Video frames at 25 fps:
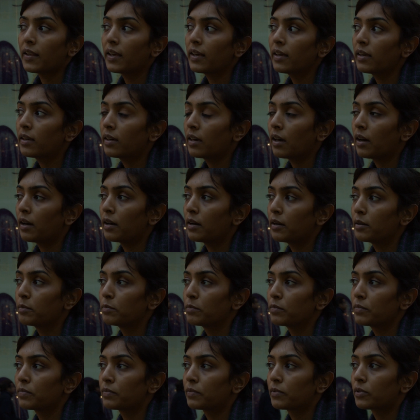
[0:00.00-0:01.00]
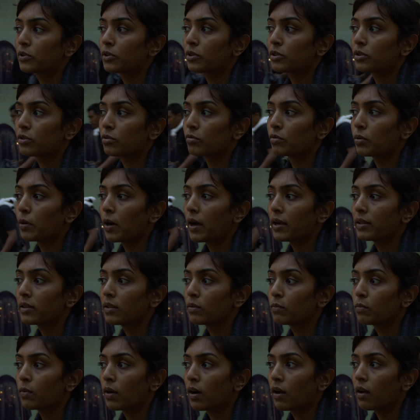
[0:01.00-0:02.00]
I think throughout
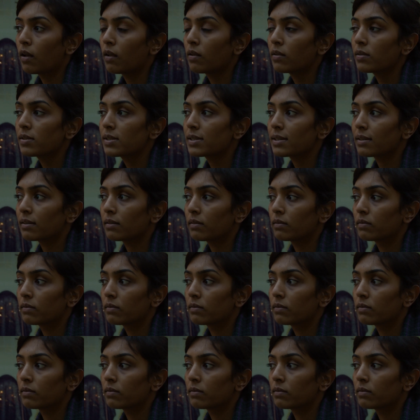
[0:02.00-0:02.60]
the world,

**Problem requirements:**
Apart from the pictures, which are to be omitted, every record must be transcribed exactly.

**Response to the exercise:**
Video frames at 25 fps:
[0:00.00-0:01.00]
[0:01.00-0:02.00]
I think throughout
[0:02.00-0:02.60]
the world,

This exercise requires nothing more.